Operating System - HP-UX
1836383 Members
3807 Online
110100 Solutions
New Discussion

NFS not responding, NFS ok, NFS not responding, NFS ok,...etc.etc

 
Pablo Noya Noya
Occasional Advisor

NFS not responding, NFS ok, NFS not responding, NFS ok,...etc.etc

Hello all!!! As a forum virgin, here is my first issue. We are having problems with a filesystem mounted via NFS. We lose the connection intermitently both day and night, restoring itself after several minutes as in the example below. We are running hp-ux 11.i on both machines. Is there a log, apart from the syslog where we can find further information. I will be mounting the same filesystem via NFS on another machine to test, but we are not sure if it is a network issue. Will network problems be recorded in a log??

Thanks in advance,

Pablo

Jan 17 12:56:26 cchp39 vmunix: NFS server 10.254.6.66 not responding still trying
Jan 17 13:04:29 cchp39 vmunix: NFS server 10.254.6.66 ok
Jan 17 13:07:37 cchp39 vmunix: NFS server 10.254.6.66 not responding still trying
Jan 17 13:16:40 cchp39 vmunix: NFS server 10.254.6.66 ok
Jan 17 13:16:41 cchp39 vmunix: NFS server 10.254.6.66 not responding still trying
17 REPLIES 17
Pete Randall
Outstanding Contributor

Re: NFS not responding, NFS ok, NFS not responding, NFS ok,...etc.etc

Hi Pablo,

I'd start by trying to verify connectivity during a "not ok" period. After you get the "not responding" message, try ping the server: "ping 10.254.6.66".

Pete

Pete
Bill McNAMARA_1
Honored Contributor

Re: NFS not responding, NFS ok, NFS not responding, NFS ok,...etc.etc

use nfsstat to check status.
attach the results in your next post.

Bill
It works for me (tm)
Steven E. Protter
Exalted Contributor

Re: NFS not responding, NFS ok, NFS not responding, NFS ok,...etc.etc

If you have been playing with pfs_mount, perhaps trying to mount oracle cd's you can get in a little trouble with this issue.
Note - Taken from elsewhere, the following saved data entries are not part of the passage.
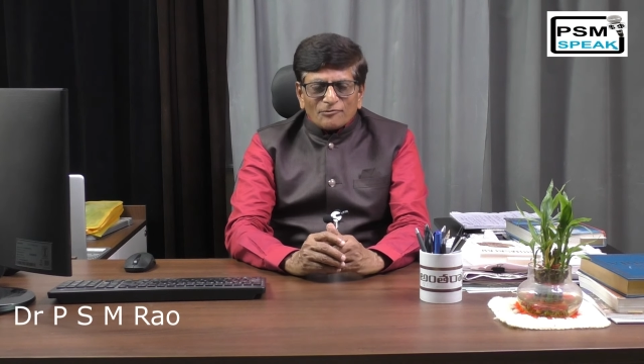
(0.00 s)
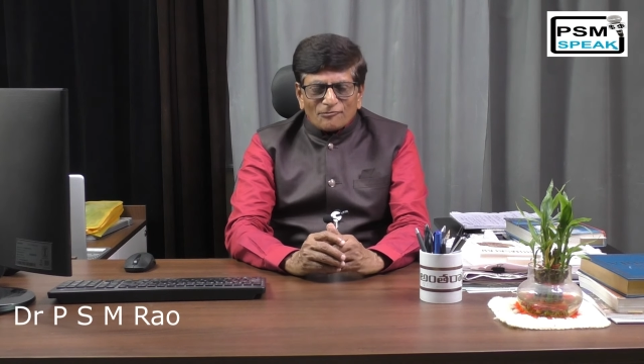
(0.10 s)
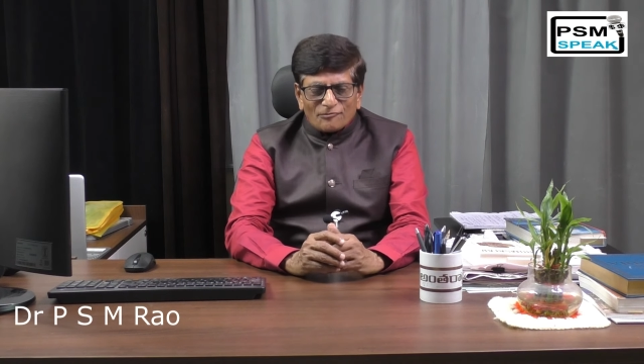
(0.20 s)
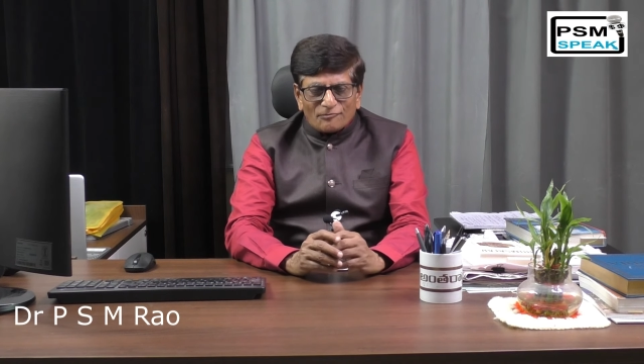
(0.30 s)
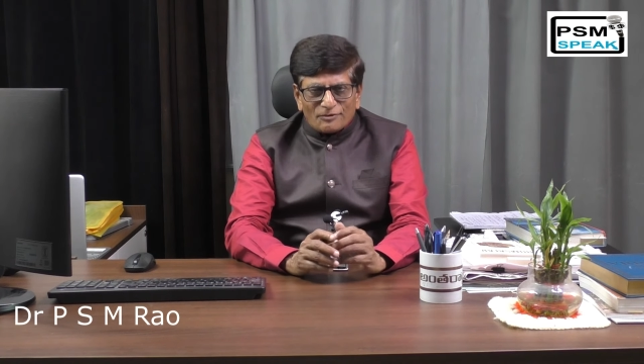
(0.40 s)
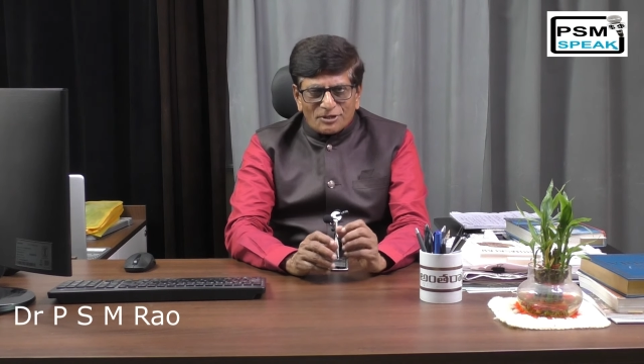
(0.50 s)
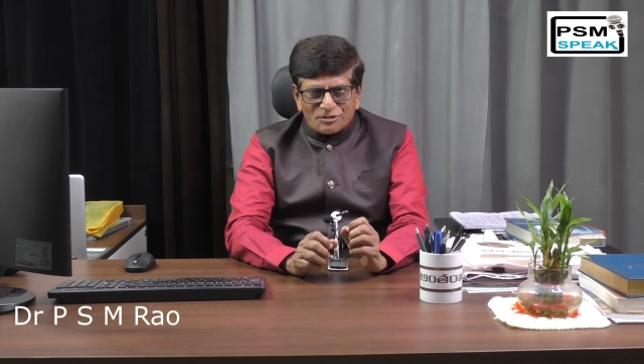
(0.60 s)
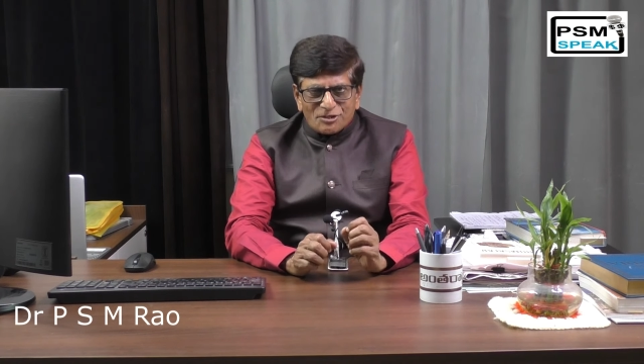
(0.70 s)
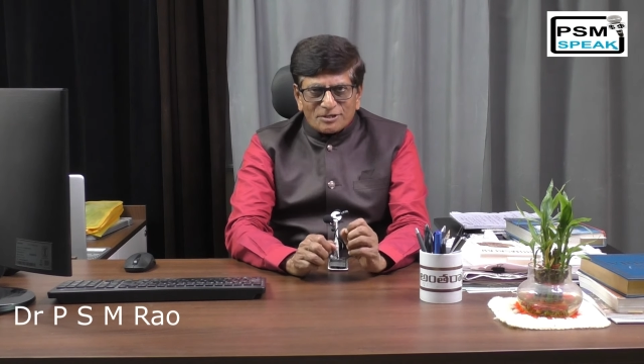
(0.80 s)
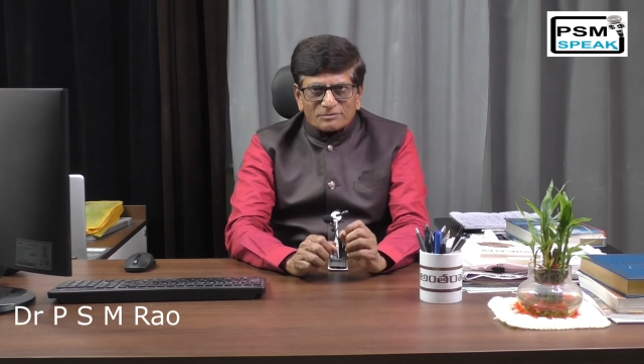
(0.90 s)

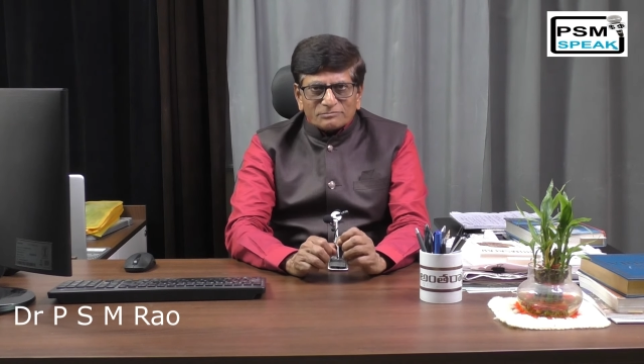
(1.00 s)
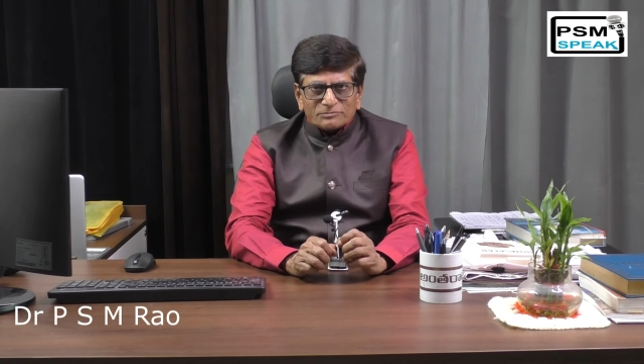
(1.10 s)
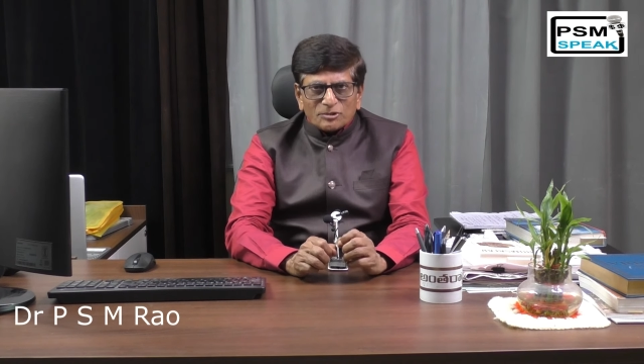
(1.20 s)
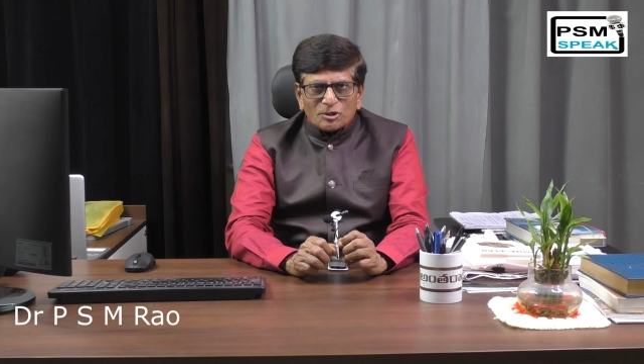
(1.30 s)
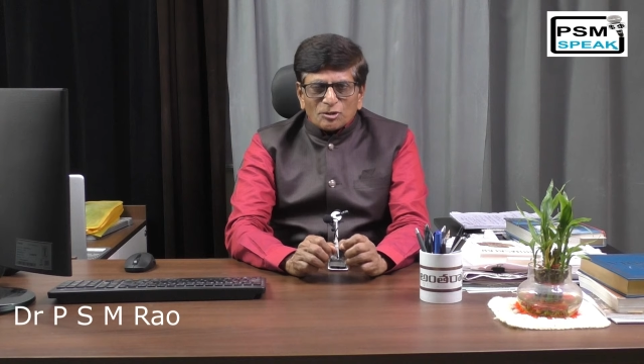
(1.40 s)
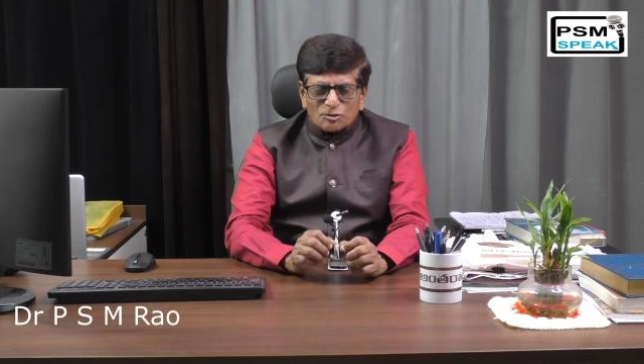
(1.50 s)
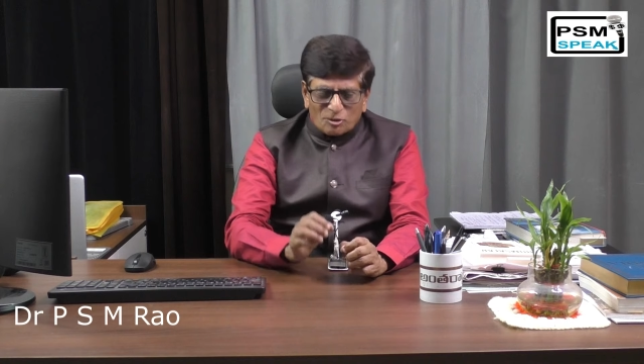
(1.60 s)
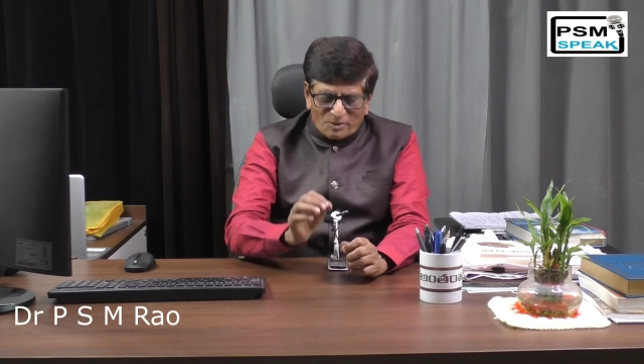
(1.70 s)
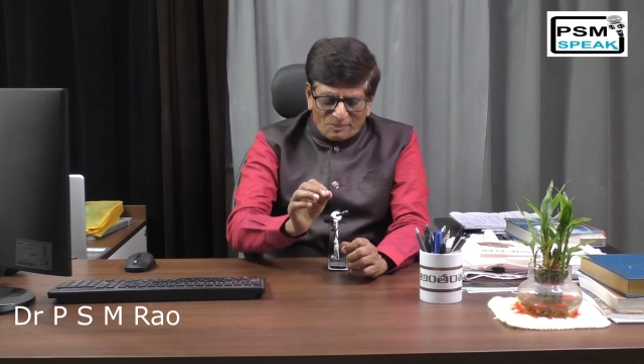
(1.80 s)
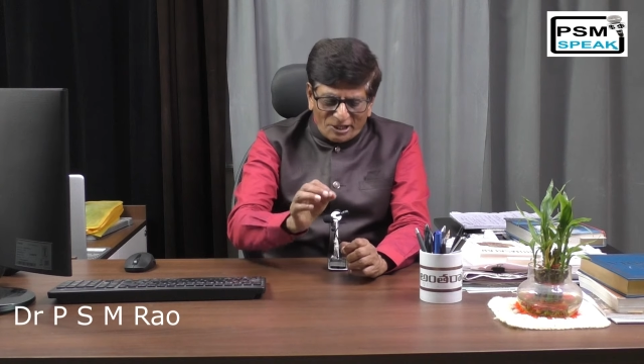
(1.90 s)
which,
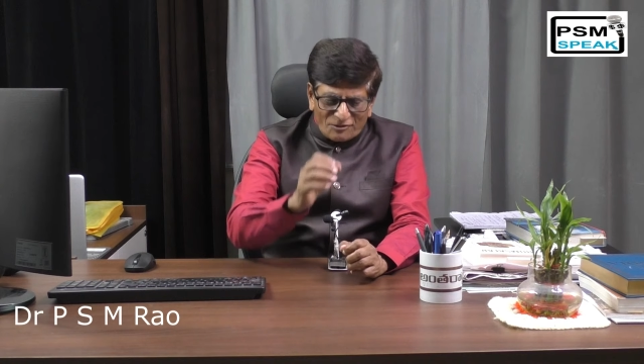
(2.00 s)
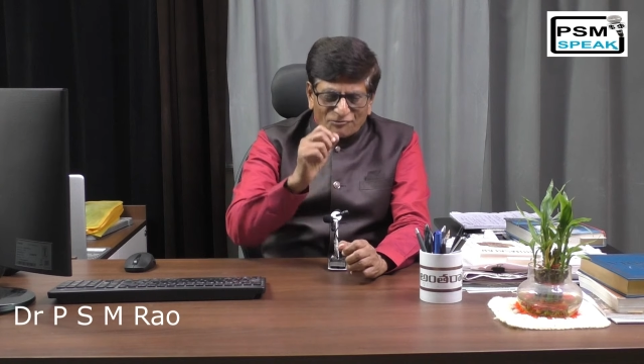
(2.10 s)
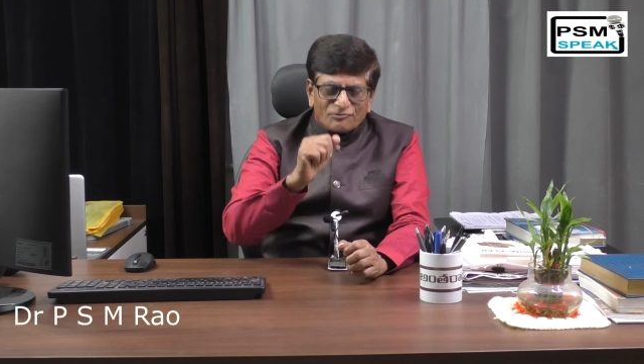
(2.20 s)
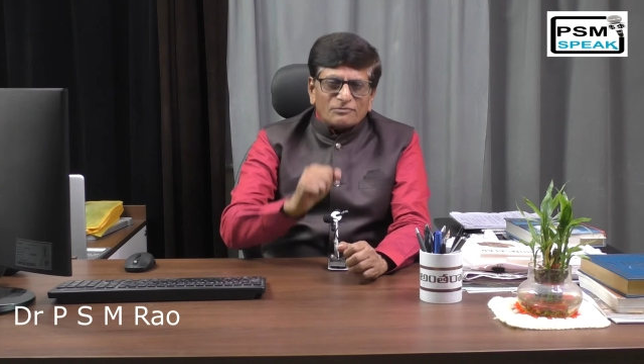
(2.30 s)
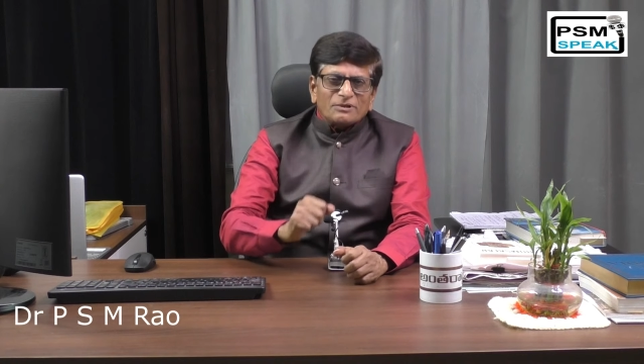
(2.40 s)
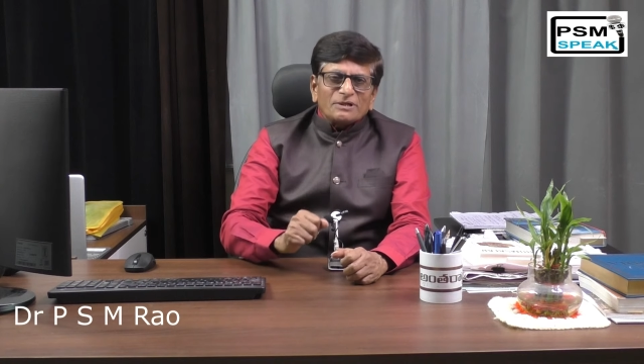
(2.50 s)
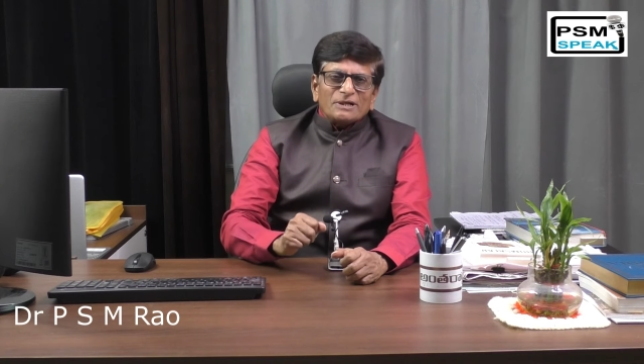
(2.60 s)
to be brief,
Without the nfsstat data, here is a pfs_mount script that might help.

Attached.

Its an /sbin/init.d script but its really good at managing those tricky little oracle mounts.

P
Steven E Protter
Owner of ISN Corporation
http://isnamerica.com
http://hpuxconsulting.com
Sponsor: http://hpux.ws
Twitter: http://twitter.com/hpuxlinux
Founder http://newdatacloud.com
Jannik
Honored Contributor

Re: NFS not responding, NFS ok, NFS not responding, NFS ok,...etc.etc

I have seen it on mashines which have a lot of network traffic. So my gess is that it just loos the connection for a short period of time.
Another thing could be you network settings like 100 or 10 MBit Halv or Full Duplex:
netstat -in to fine the right interfase.
lanscan to fine the nunber of the interface.
lanadmin -sx 0 (if interfase 0)
Output should be something like this:
pollux:/#lanadmin -sx 0
Speed = 100000000
Speed = 100 Half-Duplex.
Autonegotiation = On.

BR,
Jannik
jaton
Pablo Noya Noya
Occasional Advisor

Re: NFS not responding, NFS ok, NFS not responding, NFS ok,...etc.etc

Dear all,

I am able to ping the machine when the NFS filesystem is down.
Here is the output of the nfsstat.
Oleg Zieaev_1
Regular Advisor

Re: NFS not responding, NFS ok, NFS not responding, NFS ok,...etc.etc

Hello.

Please post outputs from nfsstat and nfsstat -m
This will help to point to the problem.

Good luck,
0leg
Professionals will prevail ...
Pablo Noya Noya
Occasional Advisor

Re: NFS not responding, NFS ok, NFS not responding, NFS ok,...etc.etc

I am currently unable to access NFS server 10.254.6.66 and lanscan returns a state of 'UP' for all my lans.
Here is the output for lanadmin:

Thanks again!!!!
Pablo

lanadmin -sx 1
Speed = 100000000
Current Config = 100 Full-Duplex AUTONEG
cchp39:root:/usr/sap/trans# lanadmin -sx 7
Speed = 100000000
Current Config = 100 Full-Duplex MANUAL
Pablo Noya Noya
Occasional Advisor

Re: NFS not responding, NFS ok, NFS not responding, NFS ok,...etc.etc

With the filesystem still down I am unable to do a
nfsstat -m
with the error
'Unable to open mount table'

Cheers!!

Pablo
Kelli Ward
Trusted Contributor

Re: NFS not responding, NFS ok, NFS not responding, NFS ok,...etc.etc

Hi Pablo,
Have you had a chance to NFS mount another client yet?
Has the failure followed?
Kel
The more I learn, the more I realize how much more I have to learn. Isn't it GREAT!
Ron Kinner
Honored Contributor

Re: NFS not responding, NFS ok, NFS not responding, NFS ok,...etc.etc

Do
lanadmin
lan
display

and look for errors (especially on the second page)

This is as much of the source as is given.